Publié le 13 septembre 2009 par Hermas
Le 9 septembre 1984, le pape Jean-Paul II a foulé, pour la première fois, le sol canadien en arrivant dans la ville de Québec. C'était, rappelons-le, le premier souverain pontife à visiter le pays. Et il aura rassemblé les foules tout au long de son séjour de 12 jours au Canada, en parcourant pas moins de 15 000 kilomètres, de l’Atlantique au Pacifique. Sa tournée, qui s’est terminée le 20 septembre, l’a mené à Québec, Trois-Rivières, Montréal, St. John’s, Moncton, Halifax, Toronto, Midland (Ontario), Winnipeg/Saint-Boniface, Edmonton, Yellowknife, Vancouver et Hull/Ottawa. Il a profité de son passage pour visiter quelques-uns des grands lieux de pèlerinage canadiens : Sainte-Anne-de-Beaupré, Cap-de-la-Madeleine, Oratoire Saint-Joseph et Midland, le sanctuaire qui commémore la mémoire des saints martyrs canadiens.  Des millions de personnes l’ont acclamé, ont prié et célébré en sa compagnie et ont laissé éclater de nombreuses manifestations de foi. On se rappellera notamment de la messe célébrée au Stade olympique de Montréal, le 11 septembre 1984, où des dizaines de milliers de jeunes s’étaient entassés pour voir et entendre le Saint-Père. 

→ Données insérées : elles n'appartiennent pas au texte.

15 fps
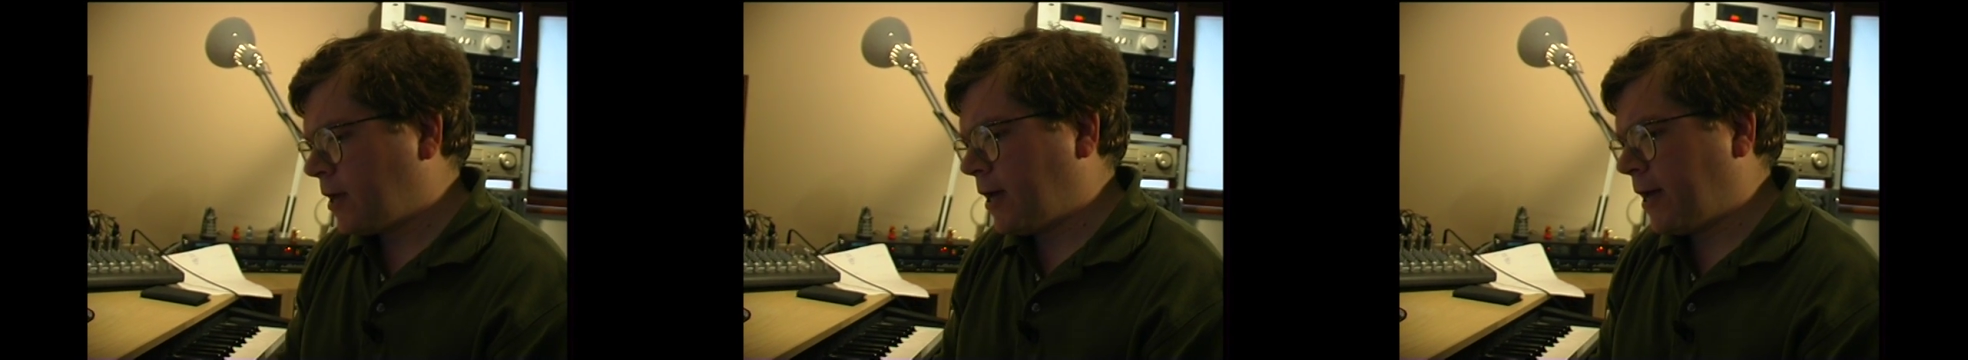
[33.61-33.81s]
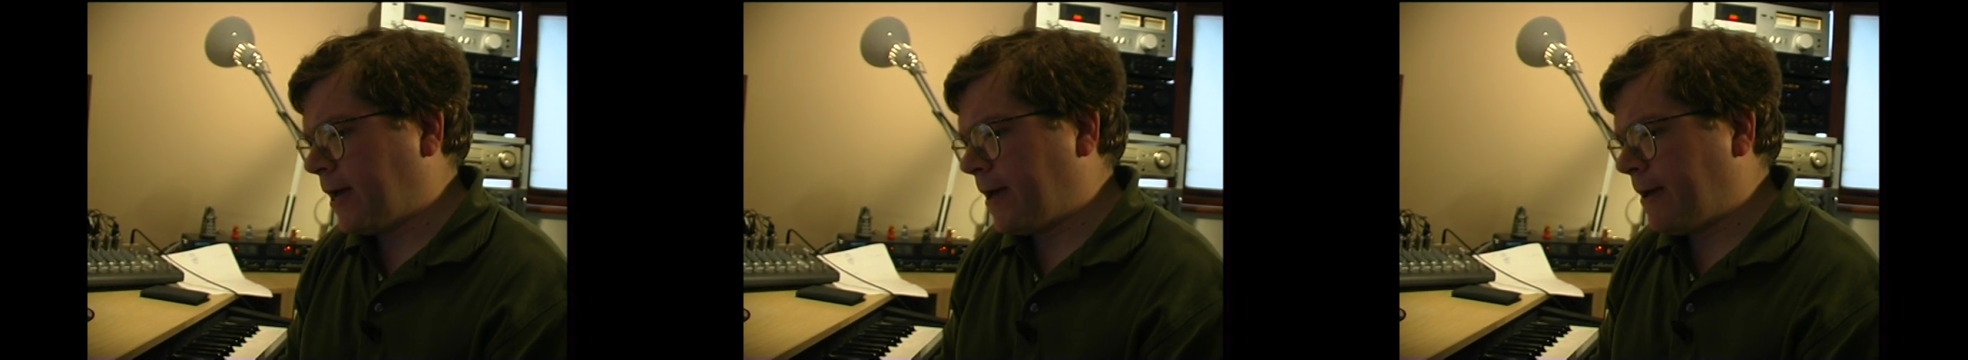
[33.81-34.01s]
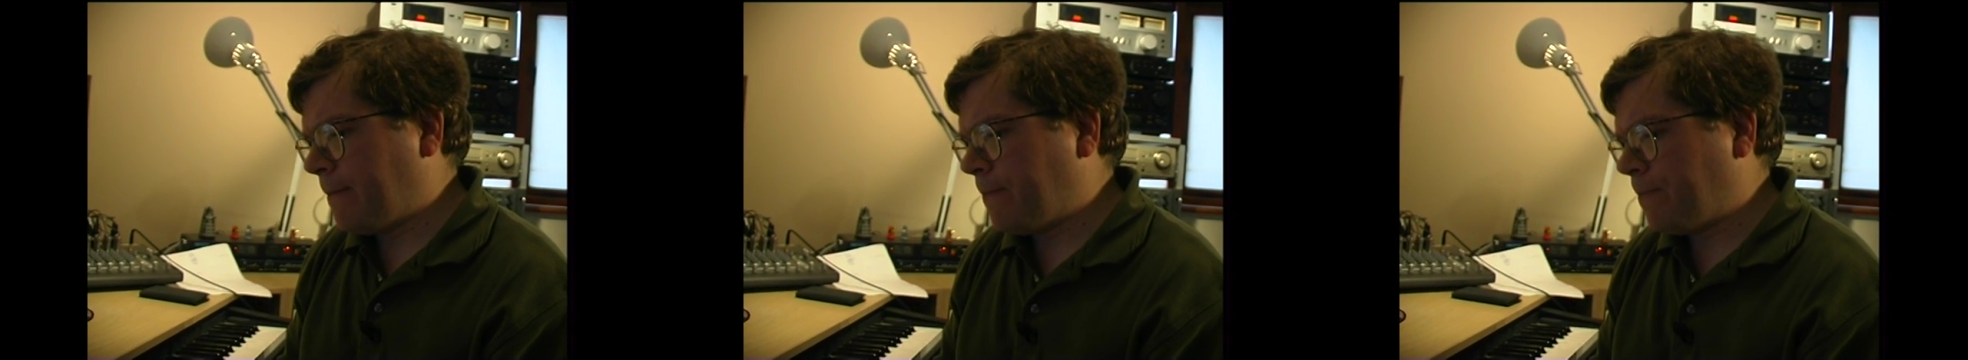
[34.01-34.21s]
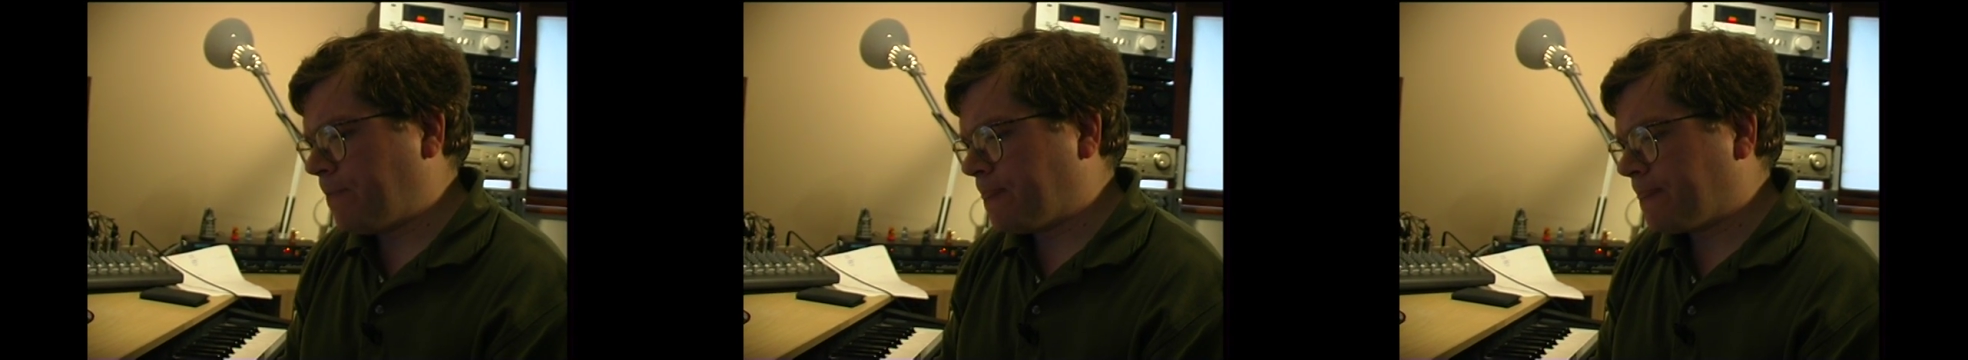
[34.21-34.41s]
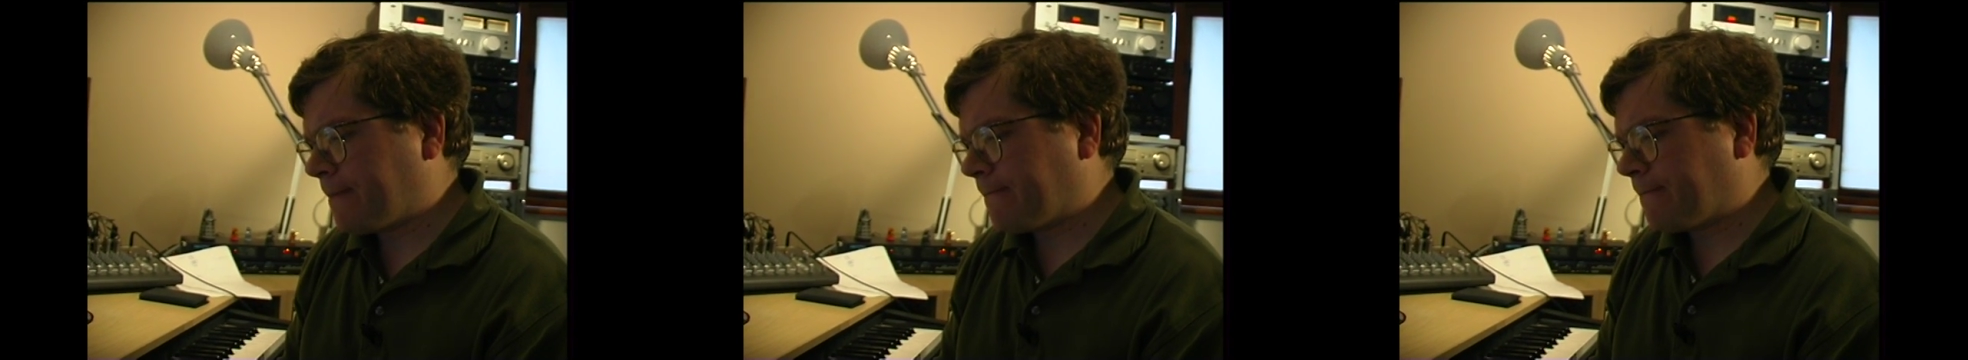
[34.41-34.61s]
and
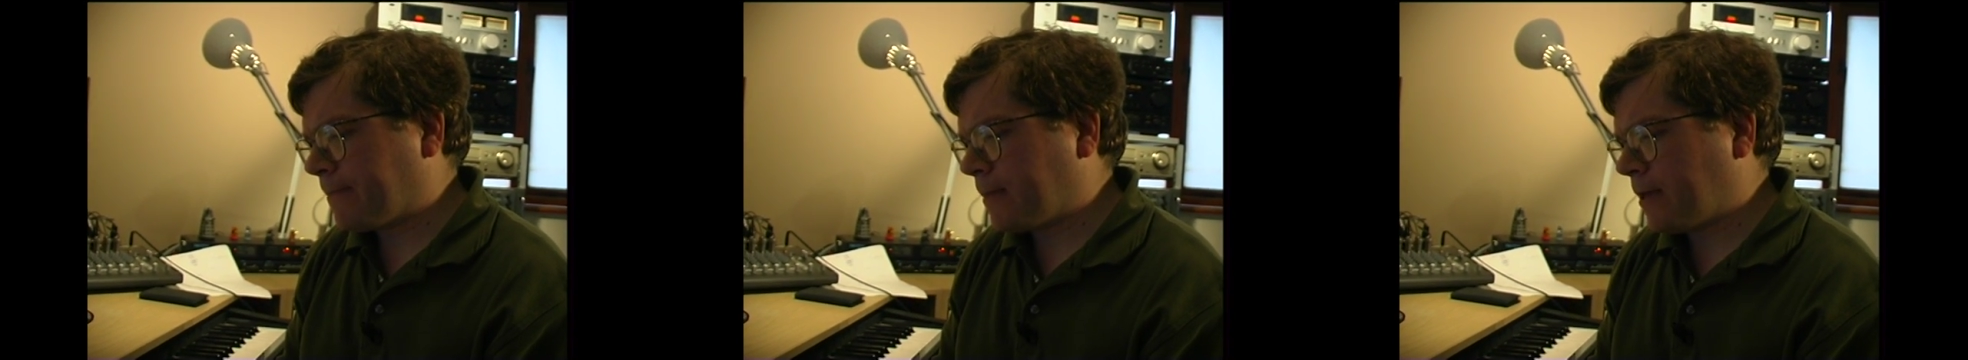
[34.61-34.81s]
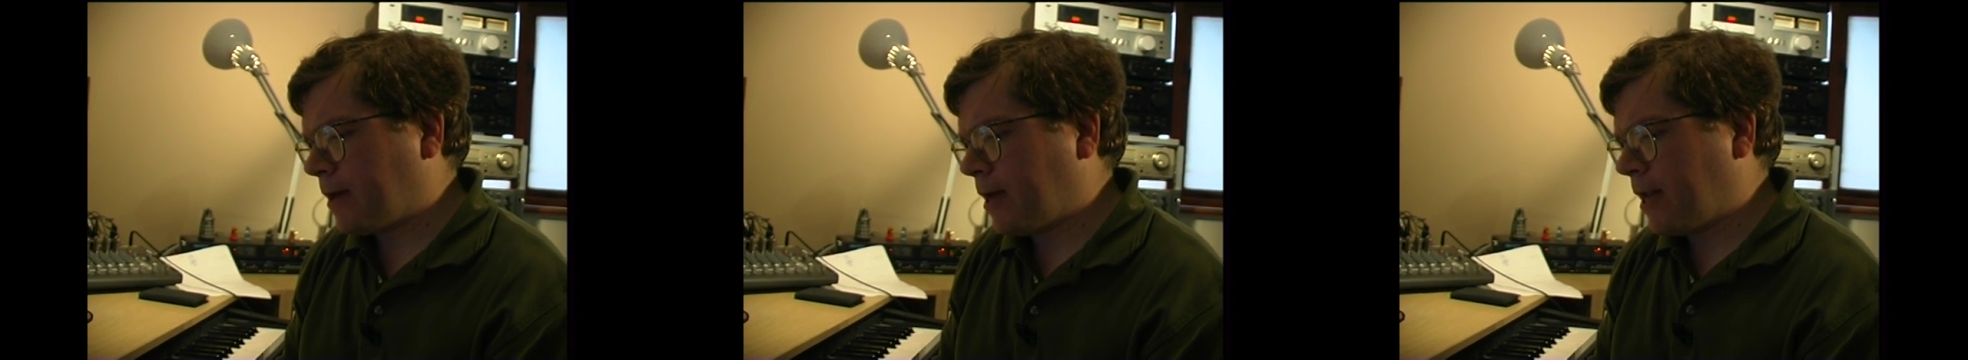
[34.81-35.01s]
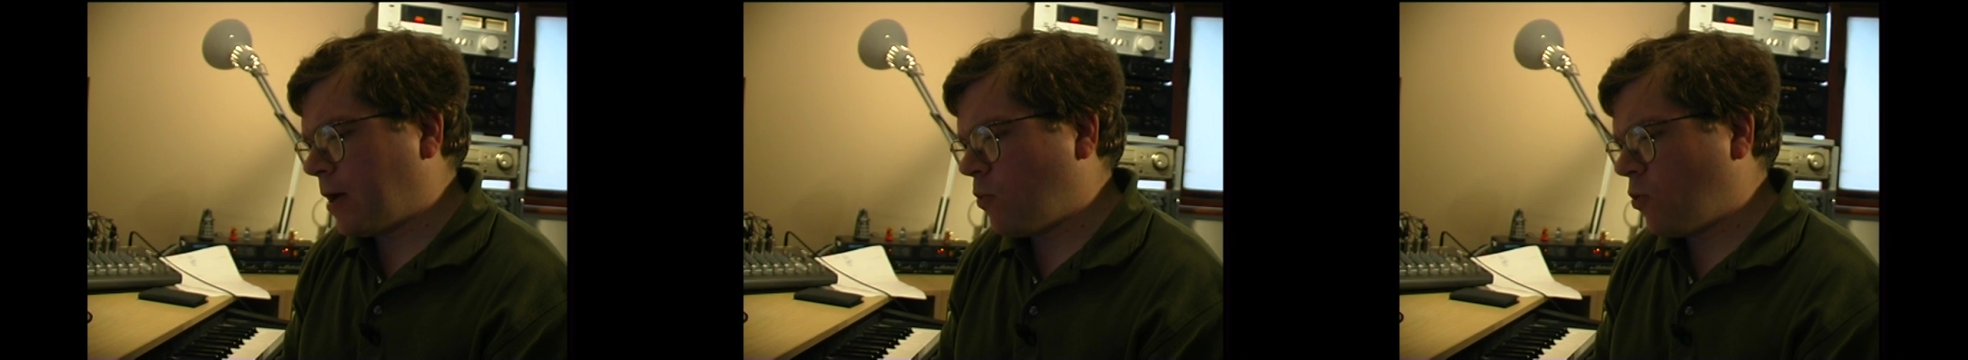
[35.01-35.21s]
I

On relira avec intérêt l'homélie prononcée par le Saint Père lors d'une messe à l'Université Laval, le 9 septembre 1984, et qui n'a rien perdu de sa pertinence. En voici un extrait (pour lire le texte intégral, v. ICI) : 

"Le Christ est “la pierre vivante” (1 Petr. 2, 4)). Cette pierre, en vérité, “les hommes l’ont éliminée”  (Ibid.) rejetée radicalement, en allant jusqu’à condamner Jésus à la mort sur la croix et exécuter cette sentence quelques heures avant la Pâque. C’est précisément dans ce rejet qu’Il est reconnu pour ce qu’il est: Jésus, le Christ, celui “que Dieu a choisi parce qu’il en connaît la valeur” (Ibid.). C’est par Lui, pierre vivante, première pierre, que nous sommes tous intégrés dans la construction d’un “Temple spirituel” (Ibid. 2, 5).

Oui, nous tous “comme pierres vivantes”; nous sommes intégrés à la construction qui a pour fondation le Christ pour édifier “un sacerdoce saint, présentant des offrandes spirituelles que Dieu pourra accepter à cause du Christ Jésus” (Ibid.).

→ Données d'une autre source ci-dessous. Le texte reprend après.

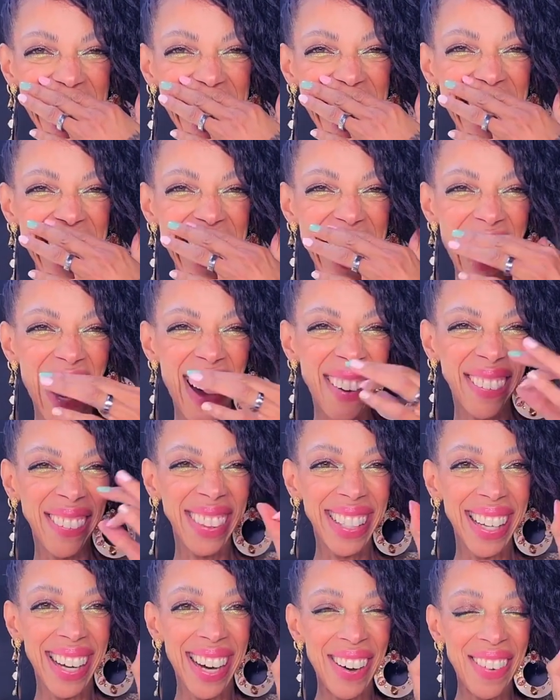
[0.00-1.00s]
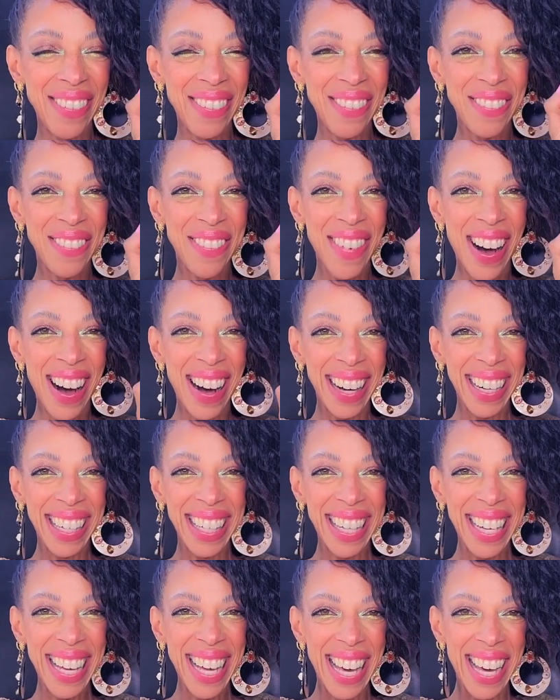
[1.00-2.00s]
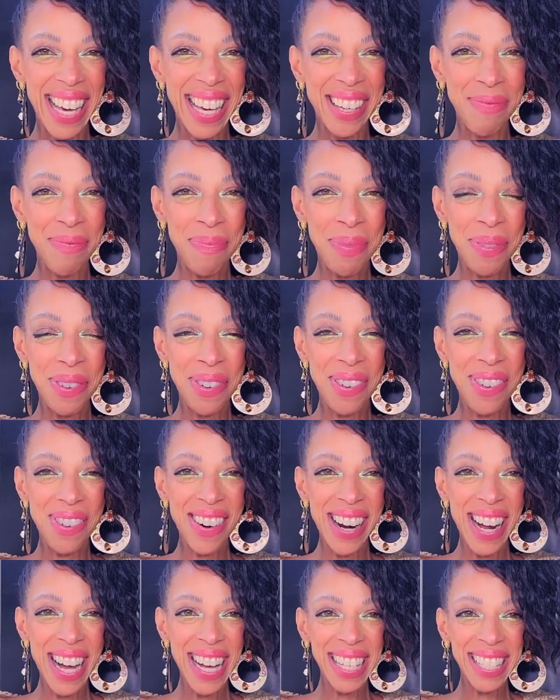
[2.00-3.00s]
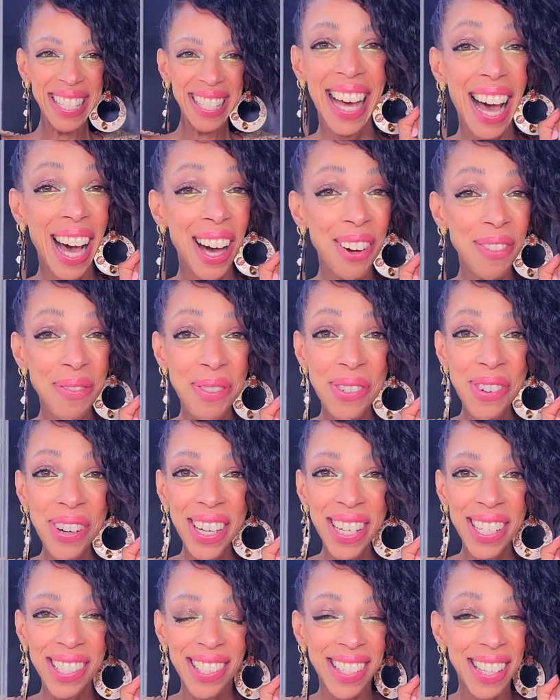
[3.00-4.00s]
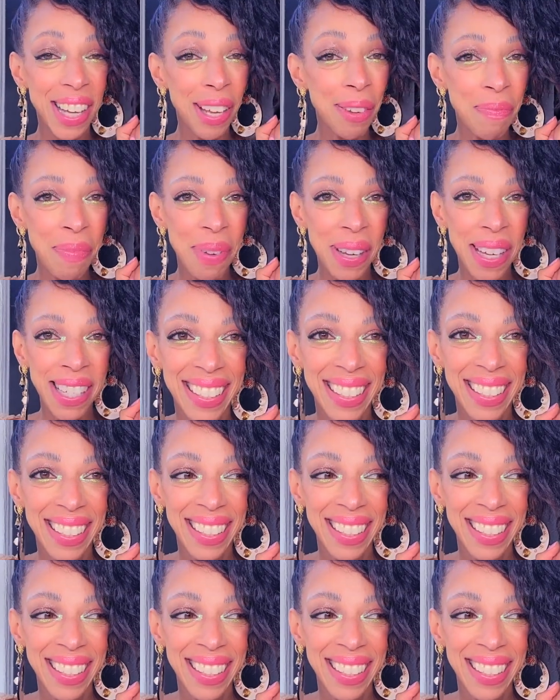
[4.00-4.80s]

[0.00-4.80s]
Stop the fucking press. I'm rich, bitch.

Nous sommes donc “la race choisie, le sacerdoce royal, la nation sainte, le peuple qui appartient à Dieu” (Ibid. 2, 9), et cela par Jésus-Christ qui est le Fils du Dieu vivant, qui est vrai Dieu et vrai Homme, crucifié et ressuscité. Oui, par Jésus-Christ: il est la première pierre de l’édifice divin, bâti avec les fils et les filles de toute la terre, qui se dressera pour l’éternité dans la Gloire indicible de la très sainte Trinité! A partir de Jésus, le Christ, qui est la pierre vivante, s’ouvre cet avenir ultime de notre construction... Tel est l’avenir de l’homme sur la terre. L’avenir d’une destinée divine.

Voici donc la foi en Jésus-Christ, que Simon-Pierre proclamait ! Voici la foi concernant l’Eglise que Simon-Pierre proclamait ! Quelle surprenante unité! et quelle force dans cette foi !

Aujourd’hui l’Evêque de Rome, venu en terre canadienne, désire professer cette foi de tout son cœur. Il désire en faire le fondement de toute sa mission parmi vous, frères et sœurs bien-aimés, dans cette ville de Québec et sur toute la terre canadienne que je vais ensuite visiter en chacune de ses régions.

5.Car nous sommes ici au premier foyer de l’Eglise du Christ en Amérique du Nord. Partis de France, les Jacques Cartier, les Champlain et tant d’autres, en apportant sur ce continent leur culture et leur langue, contribuaient à implanter la foi au Christ Sauveur.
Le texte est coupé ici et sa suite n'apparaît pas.